_Data records_
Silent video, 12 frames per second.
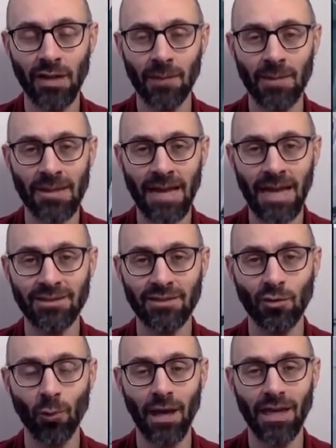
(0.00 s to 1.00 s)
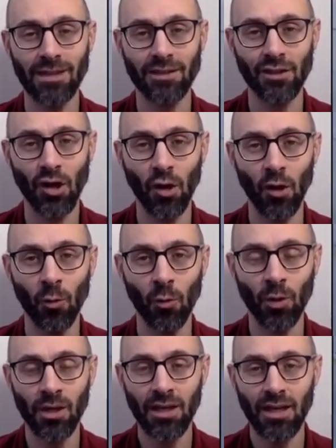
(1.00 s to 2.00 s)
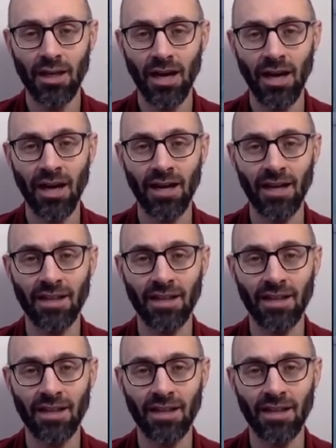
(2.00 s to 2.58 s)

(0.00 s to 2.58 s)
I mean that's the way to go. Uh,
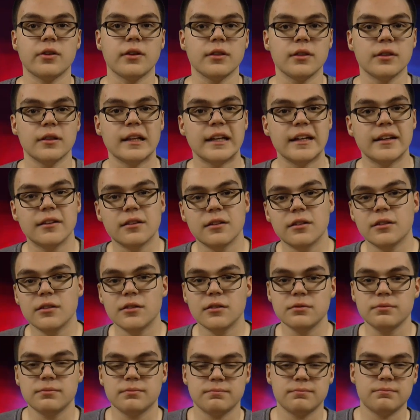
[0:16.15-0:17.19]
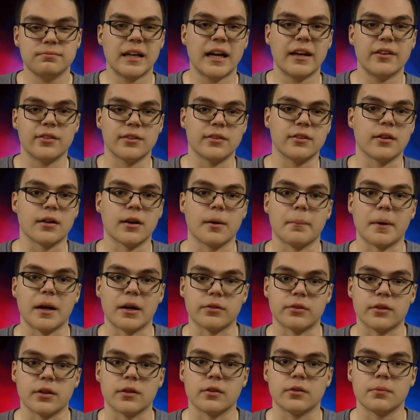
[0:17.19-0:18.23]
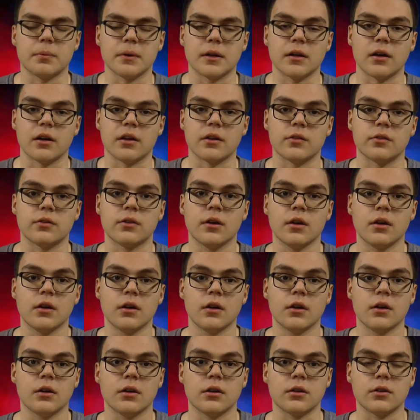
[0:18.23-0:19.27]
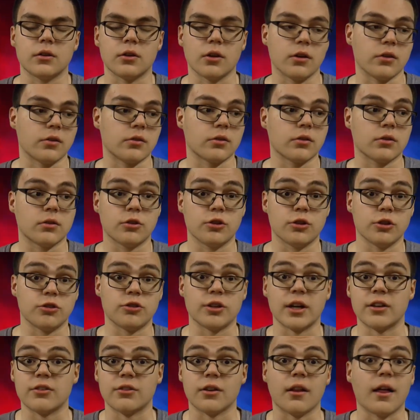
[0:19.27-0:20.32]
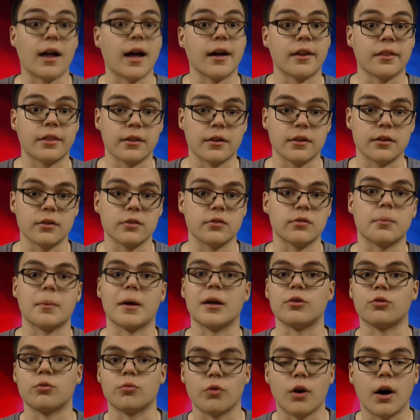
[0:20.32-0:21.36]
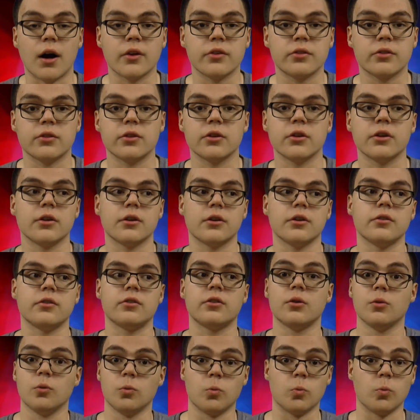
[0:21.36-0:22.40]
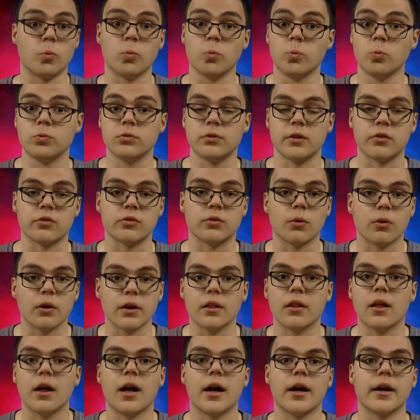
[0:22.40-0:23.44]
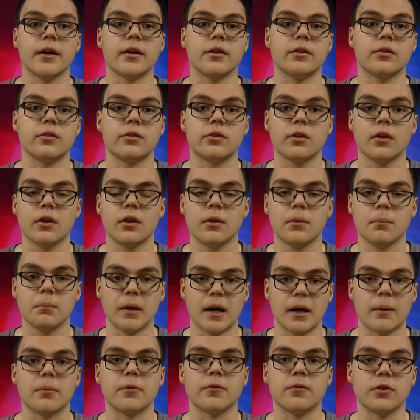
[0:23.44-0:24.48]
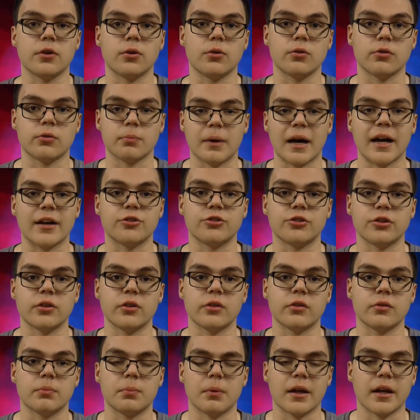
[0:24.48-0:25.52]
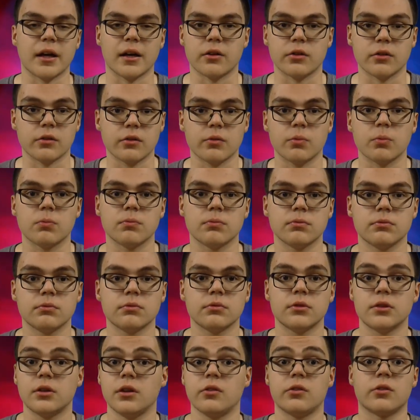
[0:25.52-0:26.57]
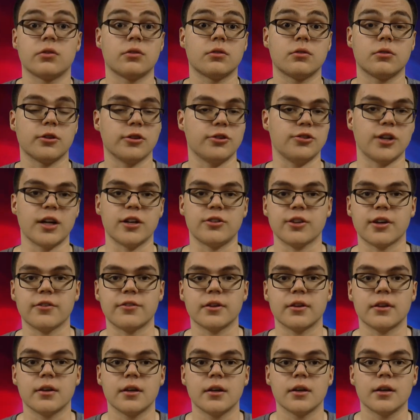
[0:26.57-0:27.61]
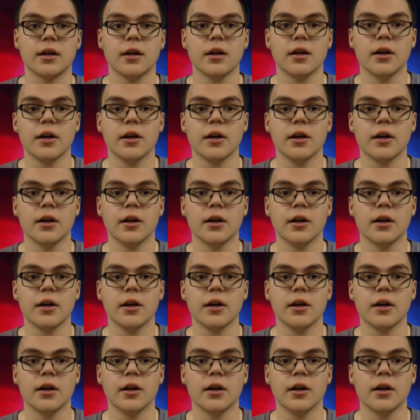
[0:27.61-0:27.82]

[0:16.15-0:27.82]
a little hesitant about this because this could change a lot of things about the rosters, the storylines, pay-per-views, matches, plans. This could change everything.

_Exercise description_
Every line of the records above should be copied exactly, while the pictures are left behind.

_Result of this exercise_
Silent video, 12 frames per second.
(0.00 s to 1.00 s)
(1.00 s to 2.00 s)
(2.00 s to 2.58 s)

(0.00 s to 2.58 s)
I mean that's the way to go. Uh,
[0:16.15-0:17.19]
[0:17.19-0:18.23]
[0:18.23-0:19.27]
[0:19.27-0:20.32]
[0:20.32-0:21.36]
[0:21.36-0:22.40]
[0:22.40-0:23.44]
[0:23.44-0:24.48]
[0:24.48-0:25.52]
[0:25.52-0:26.57]
[0:26.57-0:27.61]
[0:27.61-0:27.82]

[0:16.15-0:27.82]
a little hesitant about this because this could change a lot of things about the rosters, the storylines, pay-per-views, matches, plans. This could change everything.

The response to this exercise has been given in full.